External influence
Earned media is often treated as a PR activity, but it deserves a wider role in organic strategy. It is not only about press coverage or big publication moments. It is about what happens when attention comes from someone other than the brand itself. That difference matters.
A brand can say it is trustworthy. It can say it is different. It can say it gets results. But when someone else says it, the message carries a different kind of weight. People expect brands to talk positively about themselves. They know a website has been written to persuade. They know an advert has been paid for. They know a sales page is designed to convert. Earned media works because it arrives with borrowed trust.
That trust might come from a journalist, a podcast host, a newsletter writer, a customer, a creator, a community member or an industry expert. The format matters less than the source.
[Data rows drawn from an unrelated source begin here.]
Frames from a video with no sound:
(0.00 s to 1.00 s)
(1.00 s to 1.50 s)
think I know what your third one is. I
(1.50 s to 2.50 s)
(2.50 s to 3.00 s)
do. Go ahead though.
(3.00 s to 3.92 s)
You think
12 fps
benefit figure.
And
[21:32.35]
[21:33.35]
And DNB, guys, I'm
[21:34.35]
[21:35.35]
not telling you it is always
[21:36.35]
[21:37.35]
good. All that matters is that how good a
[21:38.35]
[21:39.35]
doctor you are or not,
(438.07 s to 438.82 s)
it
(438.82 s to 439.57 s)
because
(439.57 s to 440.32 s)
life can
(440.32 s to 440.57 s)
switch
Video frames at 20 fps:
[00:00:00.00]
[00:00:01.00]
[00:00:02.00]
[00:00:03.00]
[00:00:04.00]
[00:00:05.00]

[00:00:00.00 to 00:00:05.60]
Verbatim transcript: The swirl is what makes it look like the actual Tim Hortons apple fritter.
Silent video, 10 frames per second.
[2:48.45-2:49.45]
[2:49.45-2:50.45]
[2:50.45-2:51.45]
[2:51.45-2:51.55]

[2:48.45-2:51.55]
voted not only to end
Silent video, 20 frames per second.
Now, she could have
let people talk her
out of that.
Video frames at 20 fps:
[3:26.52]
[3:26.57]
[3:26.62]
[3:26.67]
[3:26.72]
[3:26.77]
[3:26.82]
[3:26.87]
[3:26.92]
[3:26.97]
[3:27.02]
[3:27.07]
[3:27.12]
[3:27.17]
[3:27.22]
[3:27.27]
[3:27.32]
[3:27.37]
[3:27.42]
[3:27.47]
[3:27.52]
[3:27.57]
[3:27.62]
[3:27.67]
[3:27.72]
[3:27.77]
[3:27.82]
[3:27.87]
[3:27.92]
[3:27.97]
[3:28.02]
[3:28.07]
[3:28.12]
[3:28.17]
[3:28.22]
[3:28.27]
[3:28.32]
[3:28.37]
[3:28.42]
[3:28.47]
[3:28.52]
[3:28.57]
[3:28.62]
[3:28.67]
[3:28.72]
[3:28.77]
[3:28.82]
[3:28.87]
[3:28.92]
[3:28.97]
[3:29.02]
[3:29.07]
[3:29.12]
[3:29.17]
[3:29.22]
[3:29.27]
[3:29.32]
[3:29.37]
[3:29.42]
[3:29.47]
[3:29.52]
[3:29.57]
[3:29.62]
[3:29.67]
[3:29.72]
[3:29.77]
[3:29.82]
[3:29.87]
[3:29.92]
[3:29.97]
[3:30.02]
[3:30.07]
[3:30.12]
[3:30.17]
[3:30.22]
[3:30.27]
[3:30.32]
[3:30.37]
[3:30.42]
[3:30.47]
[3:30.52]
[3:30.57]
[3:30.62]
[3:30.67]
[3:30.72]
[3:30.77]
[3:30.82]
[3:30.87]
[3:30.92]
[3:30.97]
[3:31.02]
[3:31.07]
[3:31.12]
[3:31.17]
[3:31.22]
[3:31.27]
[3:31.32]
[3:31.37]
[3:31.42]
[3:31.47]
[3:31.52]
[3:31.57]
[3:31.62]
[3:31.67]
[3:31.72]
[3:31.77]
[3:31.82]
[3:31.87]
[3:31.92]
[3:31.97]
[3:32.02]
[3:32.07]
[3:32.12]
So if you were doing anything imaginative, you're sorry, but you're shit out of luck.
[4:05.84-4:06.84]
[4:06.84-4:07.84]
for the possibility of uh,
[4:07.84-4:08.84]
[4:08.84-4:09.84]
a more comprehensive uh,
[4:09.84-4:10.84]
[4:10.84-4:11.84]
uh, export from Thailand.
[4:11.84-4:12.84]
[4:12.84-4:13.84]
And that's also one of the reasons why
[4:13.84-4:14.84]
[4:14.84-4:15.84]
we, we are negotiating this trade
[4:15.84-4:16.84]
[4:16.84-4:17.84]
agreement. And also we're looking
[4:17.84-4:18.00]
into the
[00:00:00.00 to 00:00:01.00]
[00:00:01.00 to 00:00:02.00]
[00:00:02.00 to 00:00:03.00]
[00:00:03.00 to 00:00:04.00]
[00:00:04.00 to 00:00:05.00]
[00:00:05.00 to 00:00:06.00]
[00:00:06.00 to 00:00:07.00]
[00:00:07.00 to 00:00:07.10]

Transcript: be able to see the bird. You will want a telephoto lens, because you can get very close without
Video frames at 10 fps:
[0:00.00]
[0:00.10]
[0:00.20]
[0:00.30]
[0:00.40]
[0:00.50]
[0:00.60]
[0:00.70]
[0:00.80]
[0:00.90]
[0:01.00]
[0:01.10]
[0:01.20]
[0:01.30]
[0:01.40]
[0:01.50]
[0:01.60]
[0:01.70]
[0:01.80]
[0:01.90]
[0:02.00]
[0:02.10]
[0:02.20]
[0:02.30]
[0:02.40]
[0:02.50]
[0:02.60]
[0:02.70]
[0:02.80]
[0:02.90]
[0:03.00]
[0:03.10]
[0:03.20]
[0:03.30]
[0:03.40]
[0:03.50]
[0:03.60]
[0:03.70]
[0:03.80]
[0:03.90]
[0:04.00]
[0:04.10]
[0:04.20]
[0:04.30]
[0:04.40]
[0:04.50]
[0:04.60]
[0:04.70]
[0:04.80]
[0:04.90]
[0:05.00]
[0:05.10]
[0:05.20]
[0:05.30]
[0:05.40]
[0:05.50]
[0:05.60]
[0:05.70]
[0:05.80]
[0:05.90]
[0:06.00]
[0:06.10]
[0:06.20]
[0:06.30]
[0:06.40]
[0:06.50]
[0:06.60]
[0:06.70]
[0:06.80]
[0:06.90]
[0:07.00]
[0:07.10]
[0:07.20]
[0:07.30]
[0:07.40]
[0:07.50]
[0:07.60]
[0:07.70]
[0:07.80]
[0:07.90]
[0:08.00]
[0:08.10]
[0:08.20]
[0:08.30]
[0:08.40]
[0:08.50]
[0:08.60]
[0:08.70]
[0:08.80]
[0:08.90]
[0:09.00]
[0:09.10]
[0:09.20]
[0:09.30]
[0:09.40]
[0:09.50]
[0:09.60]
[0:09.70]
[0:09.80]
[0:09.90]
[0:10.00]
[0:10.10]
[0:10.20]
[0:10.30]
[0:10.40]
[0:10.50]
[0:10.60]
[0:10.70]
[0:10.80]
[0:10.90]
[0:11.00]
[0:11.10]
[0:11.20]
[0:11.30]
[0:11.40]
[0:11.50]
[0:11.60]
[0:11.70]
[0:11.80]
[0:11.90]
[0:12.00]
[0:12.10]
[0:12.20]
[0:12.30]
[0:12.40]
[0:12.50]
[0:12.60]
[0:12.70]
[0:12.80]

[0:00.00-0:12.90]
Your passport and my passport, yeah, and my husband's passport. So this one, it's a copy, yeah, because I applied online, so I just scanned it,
What matters is that someone else has chosen to talk about the brand without simply being paid to place the message.
This is why earned media is so valuable for organic marketing. It gives your brand credibility outside your own channels.
Modern earned media is broader than traditional press. It might be a quote in an industry article. A mention in a niche newsletter. A customer recommending you in a private group. A creator talking about your product because they genuinely use it. A podcast conversation. A review. A Reddit thread. A referral from someone your buyer already trusts. Some of these moments may look small. Some may be hard to track. But they can be extremely influential.
The best organic marketing often happens through other people’s confidence.